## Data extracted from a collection
··········

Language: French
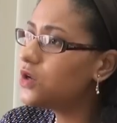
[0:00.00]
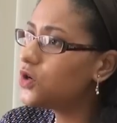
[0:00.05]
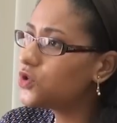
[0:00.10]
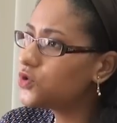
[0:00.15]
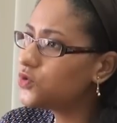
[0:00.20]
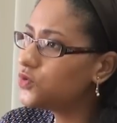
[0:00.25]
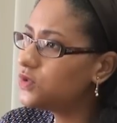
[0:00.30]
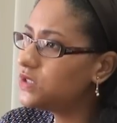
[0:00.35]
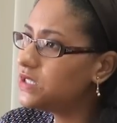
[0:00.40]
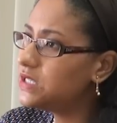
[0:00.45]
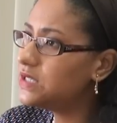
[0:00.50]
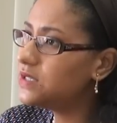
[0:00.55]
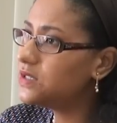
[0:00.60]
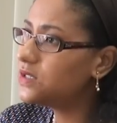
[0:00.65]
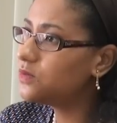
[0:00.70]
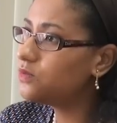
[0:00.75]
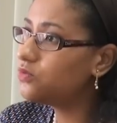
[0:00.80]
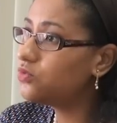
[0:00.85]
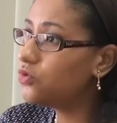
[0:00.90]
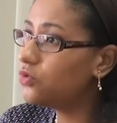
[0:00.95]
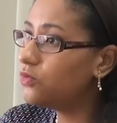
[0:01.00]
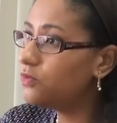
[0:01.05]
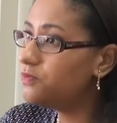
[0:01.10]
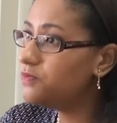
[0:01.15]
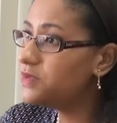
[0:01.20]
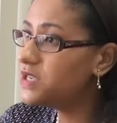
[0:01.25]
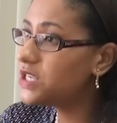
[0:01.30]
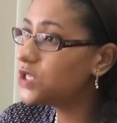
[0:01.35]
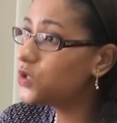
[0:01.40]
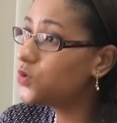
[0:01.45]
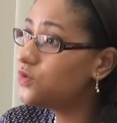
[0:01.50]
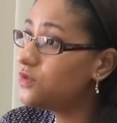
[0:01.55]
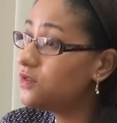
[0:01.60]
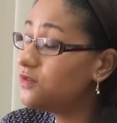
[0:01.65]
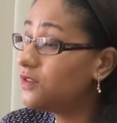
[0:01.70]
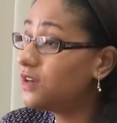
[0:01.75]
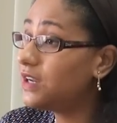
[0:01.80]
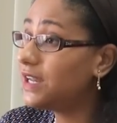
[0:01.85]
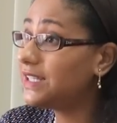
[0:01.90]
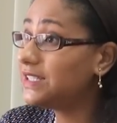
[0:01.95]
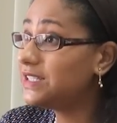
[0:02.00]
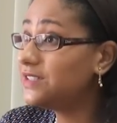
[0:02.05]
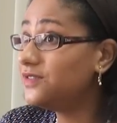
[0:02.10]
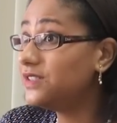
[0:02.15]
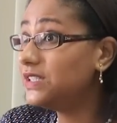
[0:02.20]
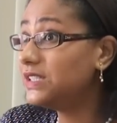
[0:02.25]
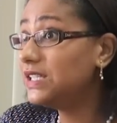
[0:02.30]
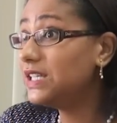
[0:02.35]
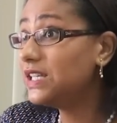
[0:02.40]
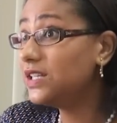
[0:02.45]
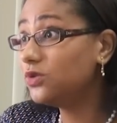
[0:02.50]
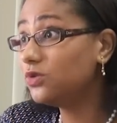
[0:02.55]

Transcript: leurs outils pour bien suivre l'activité,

··········

## The problem
Return the records above exactly as written, but without any of the pictures.

## Finished task
Language: French
[0:00.00]
[0:00.05]
[0:00.10]
[0:00.15]
[0:00.20]
[0:00.25]
[0:00.30]
[0:00.35]
[0:00.40]
[0:00.45]
[0:00.50]
[0:00.55]
[0:00.60]
[0:00.65]
[0:00.70]
[0:00.75]
[0:00.80]
[0:00.85]
[0:00.90]
[0:00.95]
[0:01.00]
[0:01.05]
[0:01.10]
[0:01.15]
[0:01.20]
[0:01.25]
[0:01.30]
[0:01.35]
[0:01.40]
[0:01.45]
[0:01.50]
[0:01.55]
[0:01.60]
[0:01.65]
[0:01.70]
[0:01.75]
[0:01.80]
[0:01.85]
[0:01.90]
[0:01.95]
[0:02.00]
[0:02.05]
[0:02.10]
[0:02.15]
[0:02.20]
[0:02.25]
[0:02.30]
[0:02.35]
[0:02.40]
[0:02.45]
[0:02.50]
[0:02.55]

Transcript: leurs outils pour bien suivre l'activité,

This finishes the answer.